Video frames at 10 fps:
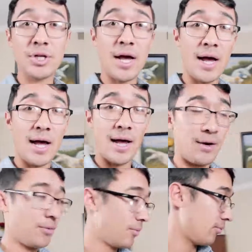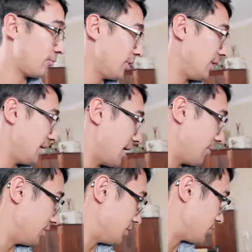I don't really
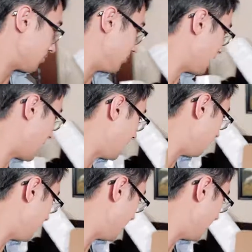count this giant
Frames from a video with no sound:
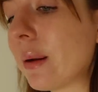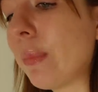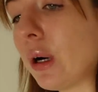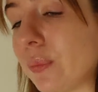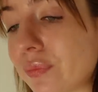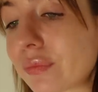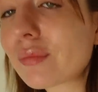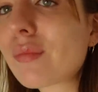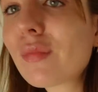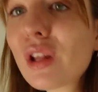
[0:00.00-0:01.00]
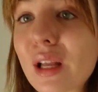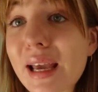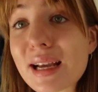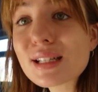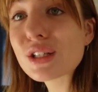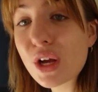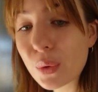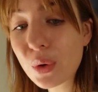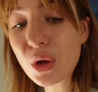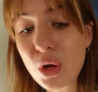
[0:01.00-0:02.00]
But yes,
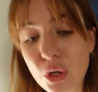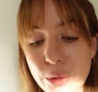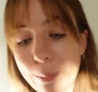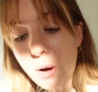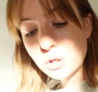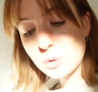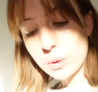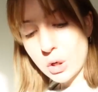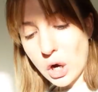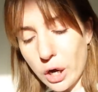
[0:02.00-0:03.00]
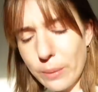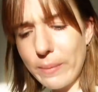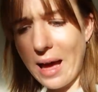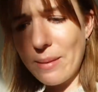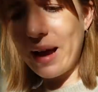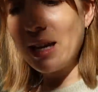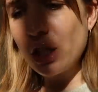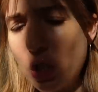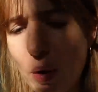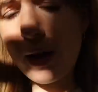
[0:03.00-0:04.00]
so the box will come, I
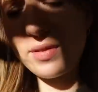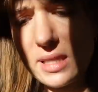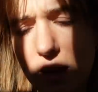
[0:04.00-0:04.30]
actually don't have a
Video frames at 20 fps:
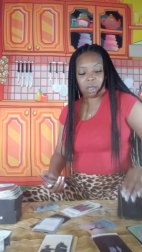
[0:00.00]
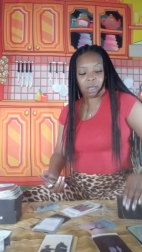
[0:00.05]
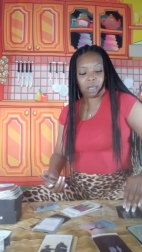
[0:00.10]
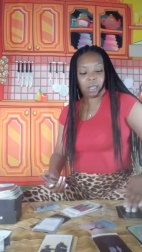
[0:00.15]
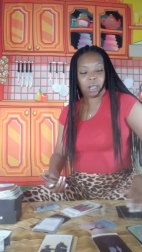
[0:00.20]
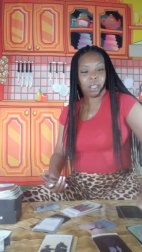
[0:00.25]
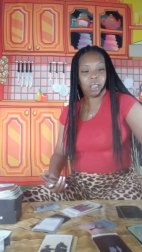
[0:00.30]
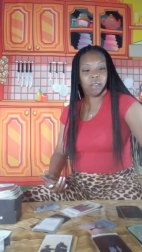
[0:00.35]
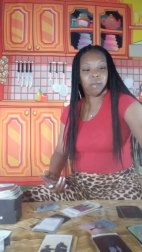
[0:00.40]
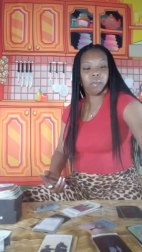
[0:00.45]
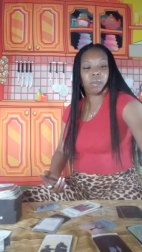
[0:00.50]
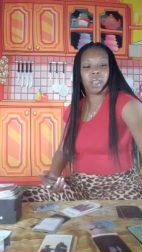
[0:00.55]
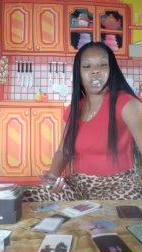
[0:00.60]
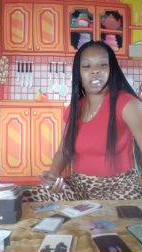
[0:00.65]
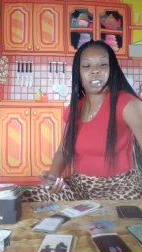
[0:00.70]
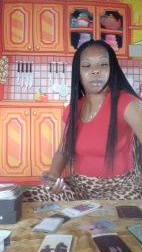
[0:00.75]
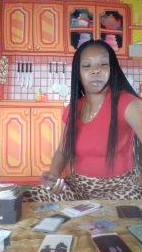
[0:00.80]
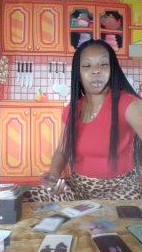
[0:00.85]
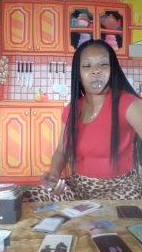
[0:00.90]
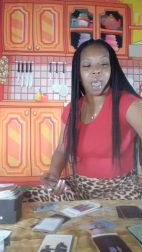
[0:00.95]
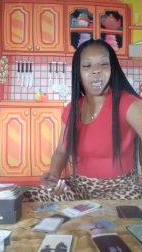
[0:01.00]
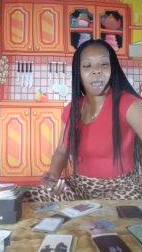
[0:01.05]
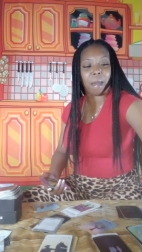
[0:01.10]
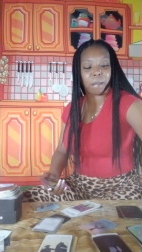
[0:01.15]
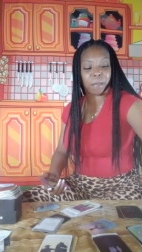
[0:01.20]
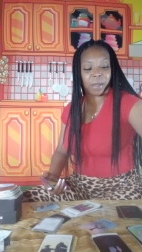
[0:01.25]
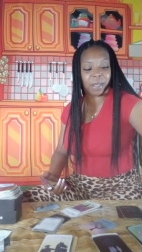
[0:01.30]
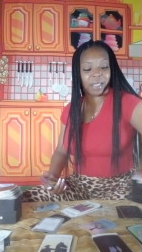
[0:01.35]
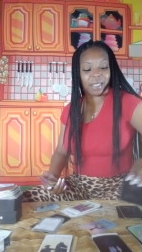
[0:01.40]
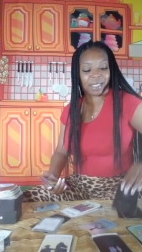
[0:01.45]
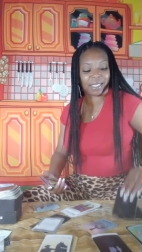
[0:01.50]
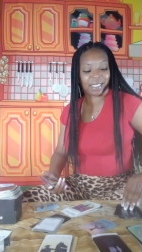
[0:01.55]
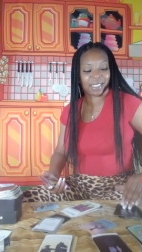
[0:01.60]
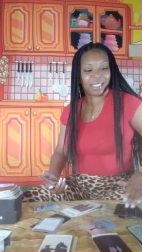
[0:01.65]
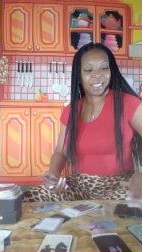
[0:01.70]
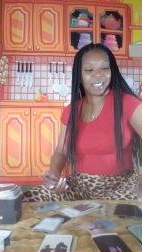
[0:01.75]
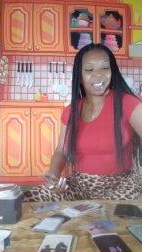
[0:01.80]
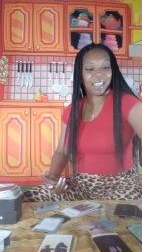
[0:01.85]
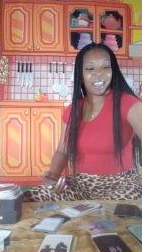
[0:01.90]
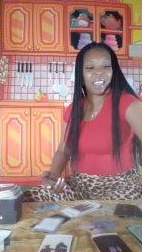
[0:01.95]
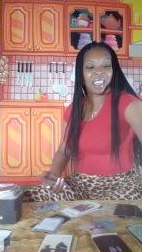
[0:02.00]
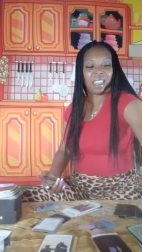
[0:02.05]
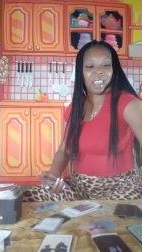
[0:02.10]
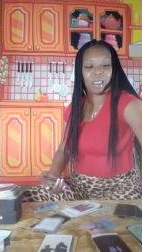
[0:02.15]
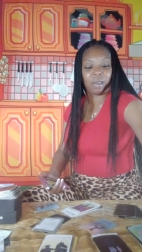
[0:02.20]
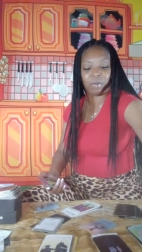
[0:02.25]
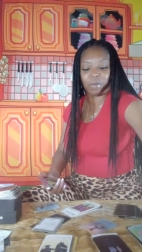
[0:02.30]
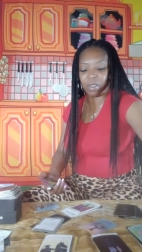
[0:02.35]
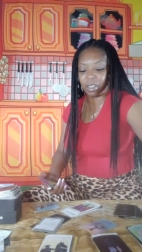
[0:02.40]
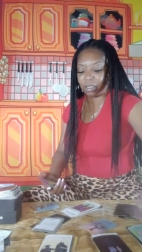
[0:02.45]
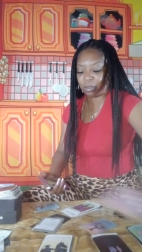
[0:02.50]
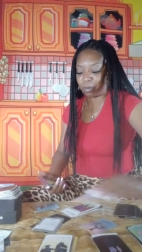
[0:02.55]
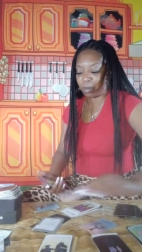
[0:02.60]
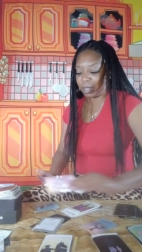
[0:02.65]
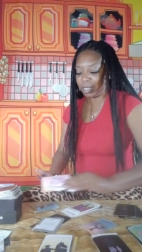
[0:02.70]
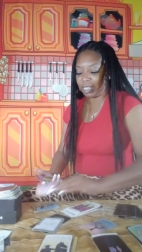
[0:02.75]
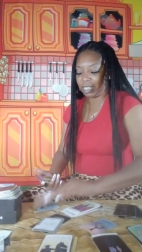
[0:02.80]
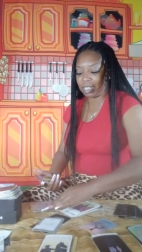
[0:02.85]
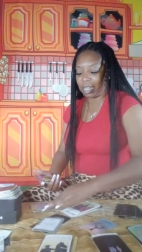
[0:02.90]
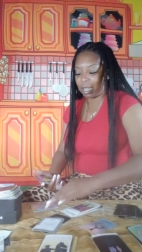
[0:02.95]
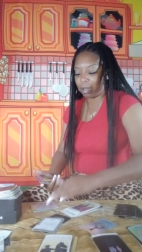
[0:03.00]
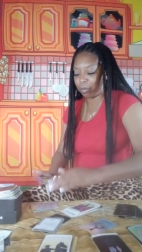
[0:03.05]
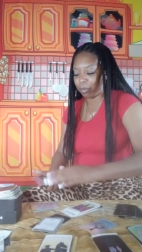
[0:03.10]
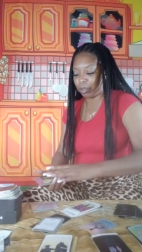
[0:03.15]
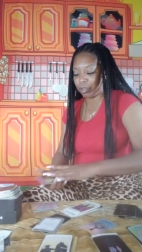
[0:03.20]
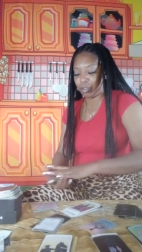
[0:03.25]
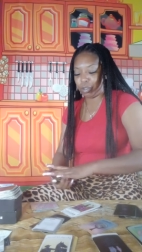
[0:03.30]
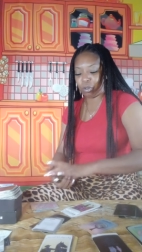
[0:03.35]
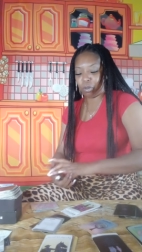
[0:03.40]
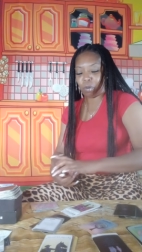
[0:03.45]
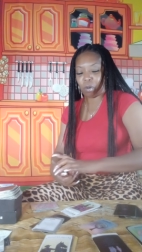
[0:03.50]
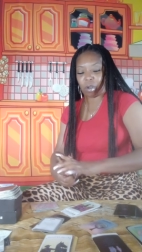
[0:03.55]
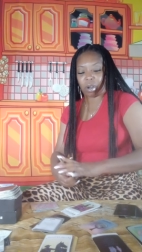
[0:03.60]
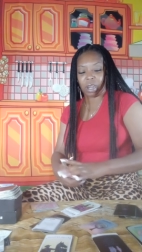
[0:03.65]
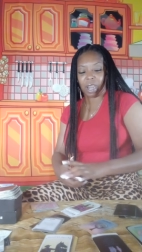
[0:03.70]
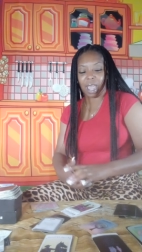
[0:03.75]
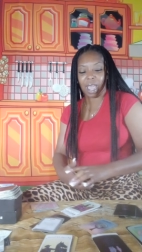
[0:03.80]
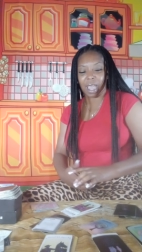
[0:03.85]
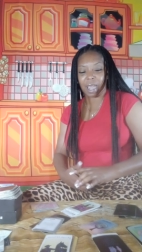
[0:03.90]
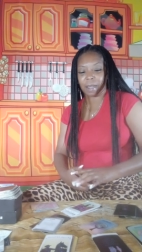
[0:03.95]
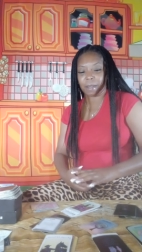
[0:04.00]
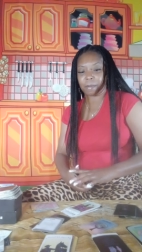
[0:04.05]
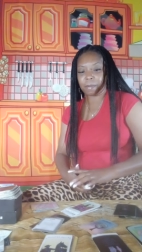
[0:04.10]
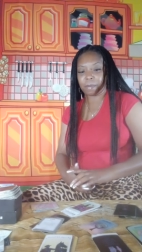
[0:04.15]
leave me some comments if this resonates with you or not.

[The task] A faithful, word-for-word copy of the data is needed; the pictures should not appear in it.

[Response box]
Video frames at 10 fps:
I don't really
count this giant
Frames from a video with no sound:
[0:00.00-0:01.00]
[0:01.00-0:02.00]
But yes,
[0:02.00-0:03.00]
[0:03.00-0:04.00]
so the box will come, I
[0:04.00-0:04.30]
actually don't have a
Video frames at 20 fps:
[0:00.00]
[0:00.05]
[0:00.10]
[0:00.15]
[0:00.20]
[0:00.25]
[0:00.30]
[0:00.35]
[0:00.40]
[0:00.45]
[0:00.50]
[0:00.55]
[0:00.60]
[0:00.65]
[0:00.70]
[0:00.75]
[0:00.80]
[0:00.85]
[0:00.90]
[0:00.95]
[0:01.00]
[0:01.05]
[0:01.10]
[0:01.15]
[0:01.20]
[0:01.25]
[0:01.30]
[0:01.35]
[0:01.40]
[0:01.45]
[0:01.50]
[0:01.55]
[0:01.60]
[0:01.65]
[0:01.70]
[0:01.75]
[0:01.80]
[0:01.85]
[0:01.90]
[0:01.95]
[0:02.00]
[0:02.05]
[0:02.10]
[0:02.15]
[0:02.20]
[0:02.25]
[0:02.30]
[0:02.35]
[0:02.40]
[0:02.45]
[0:02.50]
[0:02.55]
[0:02.60]
[0:02.65]
[0:02.70]
[0:02.75]
[0:02.80]
[0:02.85]
[0:02.90]
[0:02.95]
[0:03.00]
[0:03.05]
[0:03.10]
[0:03.15]
[0:03.20]
[0:03.25]
[0:03.30]
[0:03.35]
[0:03.40]
[0:03.45]
[0:03.50]
[0:03.55]
[0:03.60]
[0:03.65]
[0:03.70]
[0:03.75]
[0:03.80]
[0:03.85]
[0:03.90]
[0:03.95]
[0:04.00]
[0:04.05]
[0:04.10]
[0:04.15]
leave me some comments if this resonates with you or not.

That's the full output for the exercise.